Mining the “Indian Child Welfare Act” (ICWA) using Harvard Law School’s Caselaw API

Big Data for Social Justice

Image credit: Unsplash


The United States government has a long and sordid history of separating children from their parents in this country. In the mid-1800s public and private agencies were routinely removing minor tribal citizens (hereafter “MTCs”) from their homes with the Federal Government’s consent. About 100 years later, a Congressional investigation revealed that between 25–35% of MTCs in the US were taken from families by state welfare agencies. The result was a gross disproportionality in the number of MTCs being removed from their homes and placed into foster care. More specifically, MTCs were 7–8 times more likely to be removed compared to white children with the vast majority placed in non — Tribal homes with white parents.
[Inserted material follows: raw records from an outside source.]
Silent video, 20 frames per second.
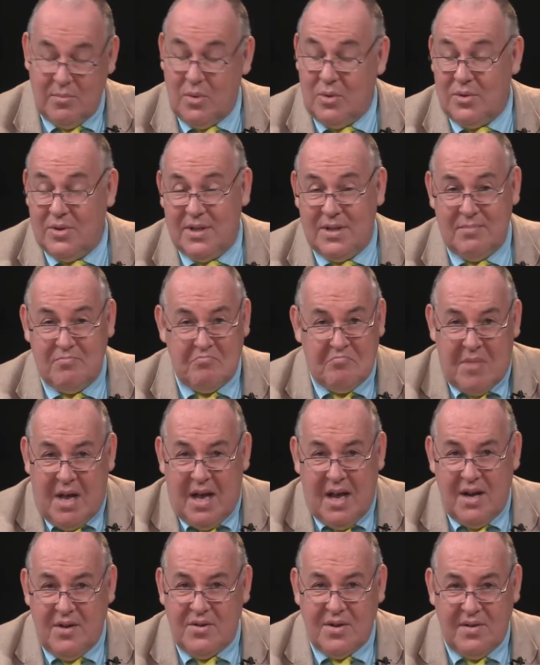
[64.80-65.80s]
More than
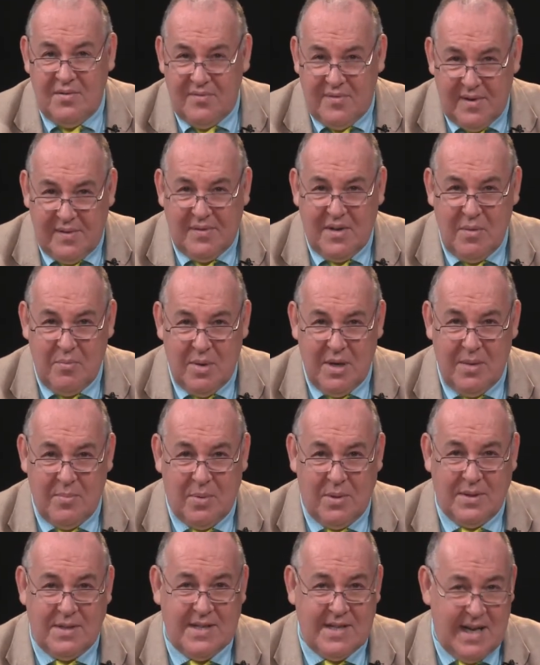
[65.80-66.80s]
150
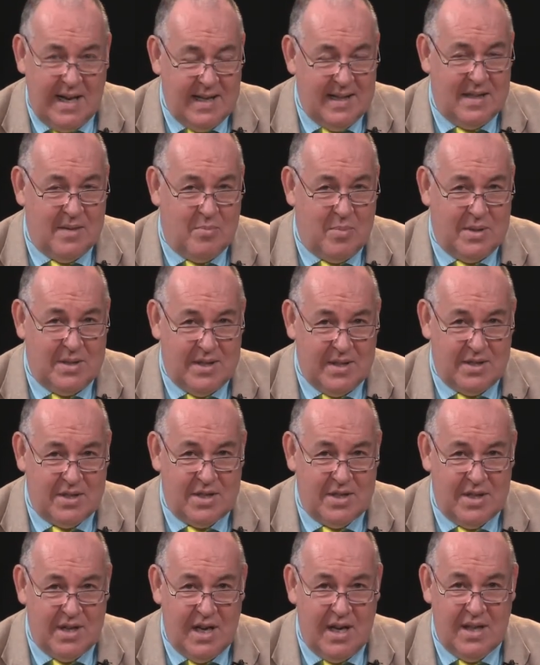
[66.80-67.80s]
people signed the
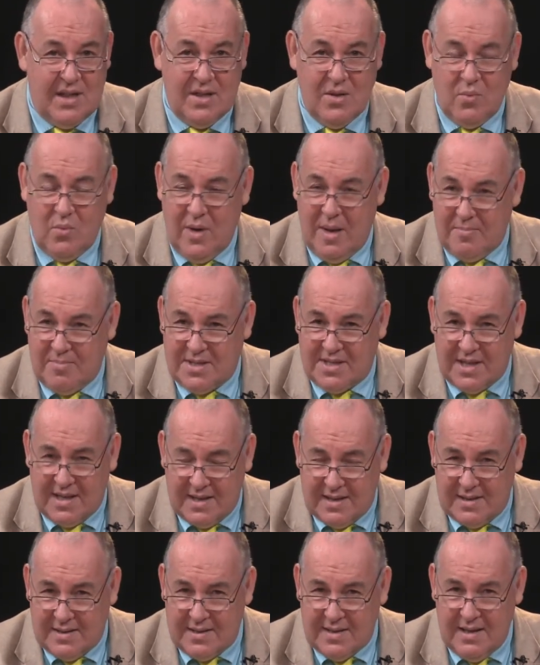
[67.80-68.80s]
petition at the
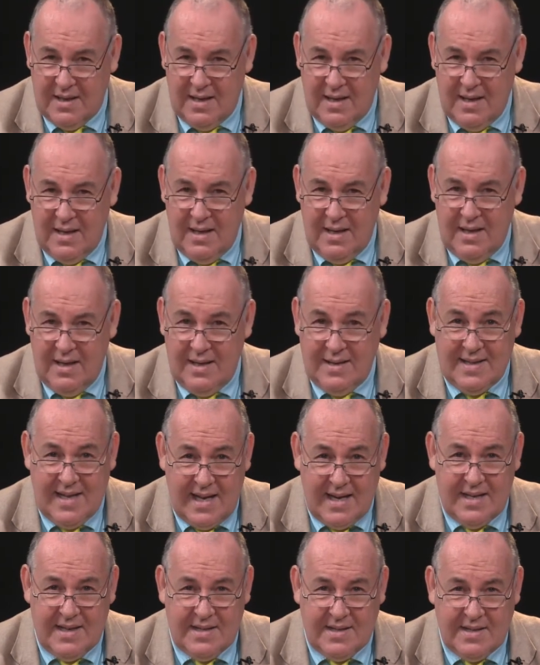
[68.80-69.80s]
website.
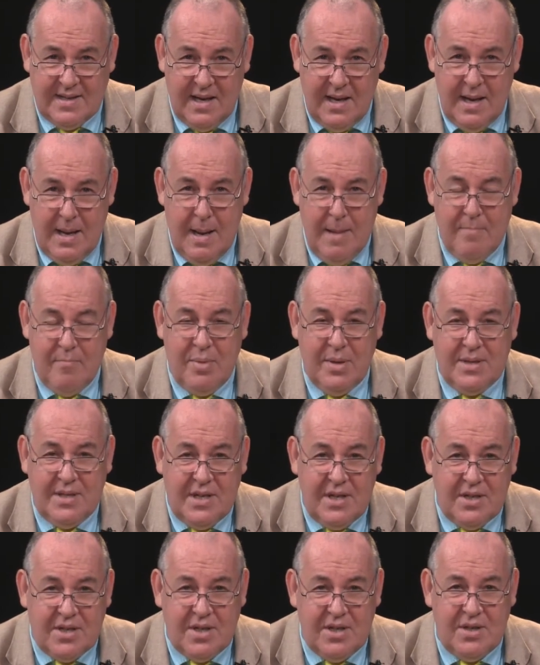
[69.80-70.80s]
That is
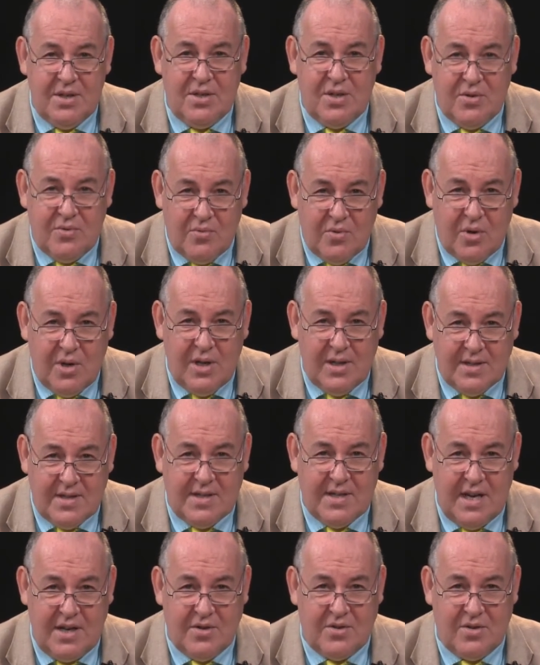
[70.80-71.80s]

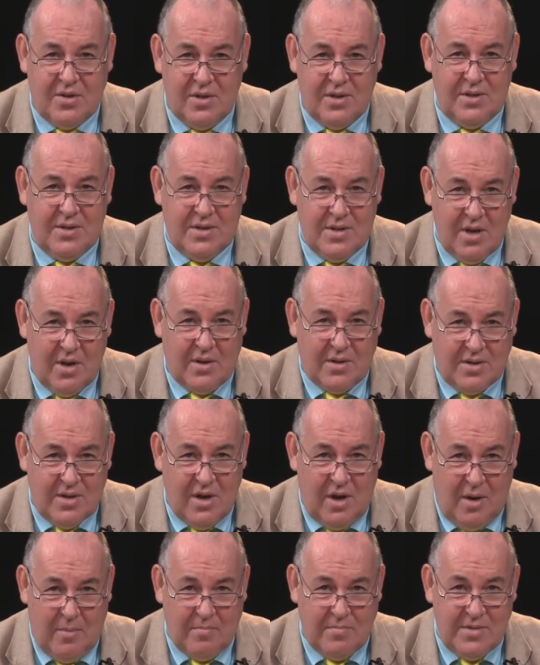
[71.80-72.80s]

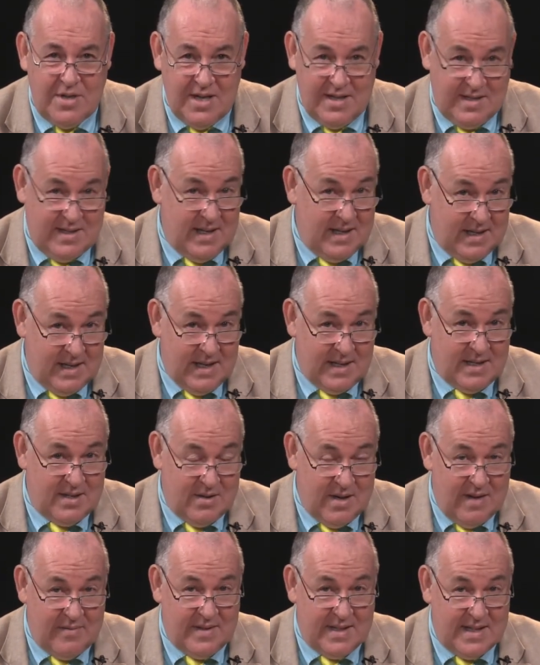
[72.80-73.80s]
petitiontoroyalcentral.com, just in case
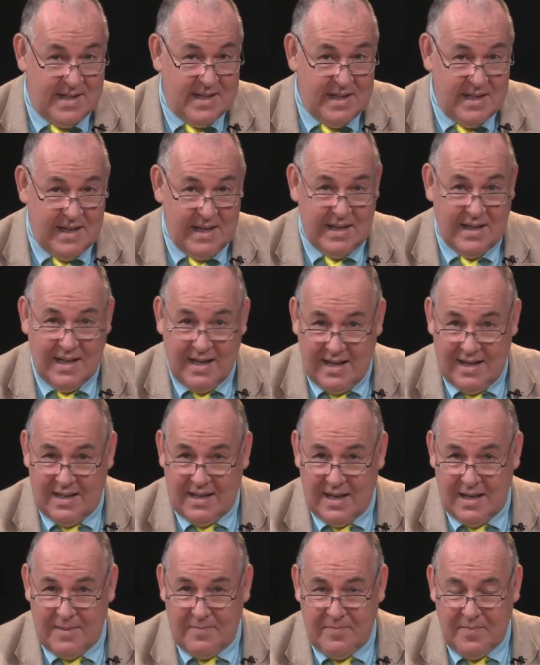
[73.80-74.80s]
you haven't seen it
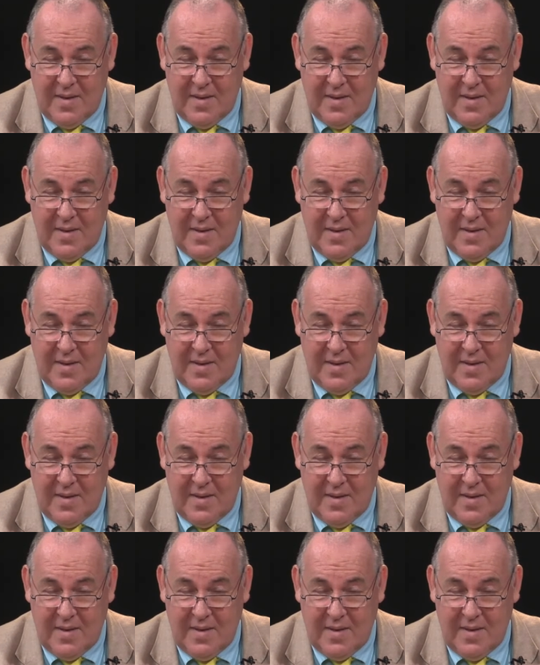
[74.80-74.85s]
lately.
The overrepresentation of Native American children in our child welfare system has been attributed to the multiple systems of oppression that work in conjunction to harm communities of color. These systems are ignorant of tribal customs and refuse to acknowledge the benefits of prevailing cultural and social norms that characterize indigenous communities. In an acknowledgment of these facts and in response to the wholesale removal of children from indigenous households, in 1978 the US government enacted the “Indian Child Welfare Act” (ICWA). The ICWA (25 U.S.C. §1902) which was enacted by congress in accordance with its authority under the “Indian” commerce clause, has been described as a “monumental piece of legislation” that affects every Native American child born in the united states (Fletcher, 2007). Nevertheless, Native American children continue to be over-involved in the child welfare system at rates that are incongruent with their share of the population. In South Dakota, for example, available data from 2014–2018 show that Native American children remain disproportionately overrepresented in the child welfare system compared to other groups (see figure below). Importantly, 9 in 10 children are substantiated for neglect, which is defined as a parent or caregiver’s inability to meet a child’s basic needs. As I have previously noted elsewhere, child neglect and poverty are a tautology in this country.

Chile welfare involvement by Race/Ethnicity in South Dakota

One critical element that is missing to shed light on the plight of indigenous communities is data. With the advent and availability of large, innovative datasets, however, it is now fairly easy to analyze ICWA caselaw in a systematic way — to better understand the issues and evaluate change over time. Therefore, as a first step in better understanding the circumstances surrounding family separation, we began to analyze ICWA caselaw using a broad social and ecological framework. One question we had was why, despite the enactment of the ICWA, have Native American children continued to be disproportionately represented in the foster care system decades after its enactment. The goal was to advocate for the creation of more sensitive and effective interventions that minimize involvement of indigenous families in the child welfare system.

Our Analysis

Here, we describe the first step of our analysis, namely to identify and download a corpus of ICWA caselaw for further analysis. Thereafter, we are able to analyze the caselaw text (i.e. the corpus) using more advanced textual analysis and data science tools.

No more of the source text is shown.